Cat’s Strategy to Offset Slumping Global Sales
Peoria, IL – Construction and mining equipment maker Caterpillar Inc. is looking to offset a major decline in its overseas sales with a new strategy aimed at steeping up the marketing of remanufactured equipment, particularly in developing markets where both tariff and non-tariff trade barriers exist.
Overall, the company saw its global machinery sales decline by almost 10 percent during the three months ending in July with the greatest drop coming in Asia, where sales dropped 30 percent in both May and June, the company reported.
Construction sales for the period were down by 16 percent in China and by 14 percent in Latin America, it said.
But, the company has developed a new strategy to beef-up its sagging global business revenues by 20 percent by 2020, compared to a 2013 baseline.
According to its 2013 Sustainability Report, Caterpillar commonly faces a particular type of non-tariff barrier when remanufactured goods are classified as used goods, which cannot be imported under any circumstance or can only be imported after complying with special inspection, certification, or licensing regulations.
The tariff barriers it also faces, the report said, usually hinge on the excessive fees or taxes levied by some countries that significantly increase their customer’s cost of choosing a viable remanufactured product.

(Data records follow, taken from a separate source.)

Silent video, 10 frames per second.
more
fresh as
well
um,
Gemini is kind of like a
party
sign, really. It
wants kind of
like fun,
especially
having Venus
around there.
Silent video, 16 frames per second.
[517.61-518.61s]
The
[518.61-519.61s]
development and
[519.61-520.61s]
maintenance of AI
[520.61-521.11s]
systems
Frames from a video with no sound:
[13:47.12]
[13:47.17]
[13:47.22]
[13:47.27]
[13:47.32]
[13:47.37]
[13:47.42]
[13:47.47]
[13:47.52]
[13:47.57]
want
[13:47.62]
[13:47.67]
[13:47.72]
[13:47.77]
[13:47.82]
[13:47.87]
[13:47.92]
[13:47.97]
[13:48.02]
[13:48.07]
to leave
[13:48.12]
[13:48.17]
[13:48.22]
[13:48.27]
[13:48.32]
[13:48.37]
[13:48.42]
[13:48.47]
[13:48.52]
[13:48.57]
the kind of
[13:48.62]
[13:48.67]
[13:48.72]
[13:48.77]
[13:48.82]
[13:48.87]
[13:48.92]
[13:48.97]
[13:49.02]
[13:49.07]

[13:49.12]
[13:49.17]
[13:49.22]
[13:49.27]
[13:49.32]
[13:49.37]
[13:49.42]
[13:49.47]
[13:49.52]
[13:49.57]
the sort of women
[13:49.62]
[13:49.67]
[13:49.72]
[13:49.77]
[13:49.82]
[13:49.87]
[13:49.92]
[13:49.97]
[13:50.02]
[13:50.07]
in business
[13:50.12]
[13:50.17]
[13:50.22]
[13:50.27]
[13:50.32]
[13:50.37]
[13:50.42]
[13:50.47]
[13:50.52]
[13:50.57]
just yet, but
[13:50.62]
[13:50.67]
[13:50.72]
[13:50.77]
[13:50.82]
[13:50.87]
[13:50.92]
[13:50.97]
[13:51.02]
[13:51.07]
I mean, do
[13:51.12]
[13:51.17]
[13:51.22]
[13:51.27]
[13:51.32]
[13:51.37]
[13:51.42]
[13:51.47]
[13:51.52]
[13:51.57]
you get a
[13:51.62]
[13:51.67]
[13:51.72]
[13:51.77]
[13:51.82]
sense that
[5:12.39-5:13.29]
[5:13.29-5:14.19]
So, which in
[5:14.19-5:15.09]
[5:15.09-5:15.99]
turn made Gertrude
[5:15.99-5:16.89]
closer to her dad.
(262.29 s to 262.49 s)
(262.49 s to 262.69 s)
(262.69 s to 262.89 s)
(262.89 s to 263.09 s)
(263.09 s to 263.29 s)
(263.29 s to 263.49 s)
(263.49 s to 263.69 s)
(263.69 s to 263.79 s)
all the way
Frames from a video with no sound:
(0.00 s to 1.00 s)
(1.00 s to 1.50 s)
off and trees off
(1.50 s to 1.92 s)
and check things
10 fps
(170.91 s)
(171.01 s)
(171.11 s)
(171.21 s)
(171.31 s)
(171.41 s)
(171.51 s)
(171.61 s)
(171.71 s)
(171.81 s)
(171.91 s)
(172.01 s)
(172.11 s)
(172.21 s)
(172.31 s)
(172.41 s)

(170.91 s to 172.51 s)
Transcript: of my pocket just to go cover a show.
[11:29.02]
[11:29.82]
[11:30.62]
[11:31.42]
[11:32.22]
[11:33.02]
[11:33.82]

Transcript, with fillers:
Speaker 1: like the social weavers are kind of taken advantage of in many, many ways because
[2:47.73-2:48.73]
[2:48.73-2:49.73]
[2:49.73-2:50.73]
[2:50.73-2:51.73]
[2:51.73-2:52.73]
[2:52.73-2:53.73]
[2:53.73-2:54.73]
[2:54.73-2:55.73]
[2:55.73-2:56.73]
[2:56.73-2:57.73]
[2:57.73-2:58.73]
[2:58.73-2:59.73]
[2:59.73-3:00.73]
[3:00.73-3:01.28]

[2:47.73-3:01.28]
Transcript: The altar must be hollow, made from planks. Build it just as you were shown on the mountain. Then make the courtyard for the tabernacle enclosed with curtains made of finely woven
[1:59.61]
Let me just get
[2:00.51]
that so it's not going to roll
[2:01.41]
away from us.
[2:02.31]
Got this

Both types of trade barriers most often come into play when customers seek to export their core parts and return them to Caterpillar in exchange for a remanufactured engine or component.
The company argues that as all of its remanufactured products carry the same durability, performance, quality and warranty equal to that of a new component, they should be treated as such.
That’s the line that Caterpillar management is reportedly taking with policymakers, government regulators and customs officials in several countries in an effort to open up their markets and expand remanufacturing options for the company’s customers.
To help it meet its 2020 growth goal, the company has developed a ‘job site efficiency’ (JSS) initiative “to help customers capture maximum value from their assets by improving on-site performance and sustainability,” particularly in the agricultural sector which now accounts for approximately 15 percent of Caterpillar’s total JSS volume.
According to the company, the results have been “significant.” On average, it said, agricultural customers have been able to reduce idle machinery times by 20 percent, and so-called “operator-caused events,” such as equipment wear and tear and safety issues, by 25 percent.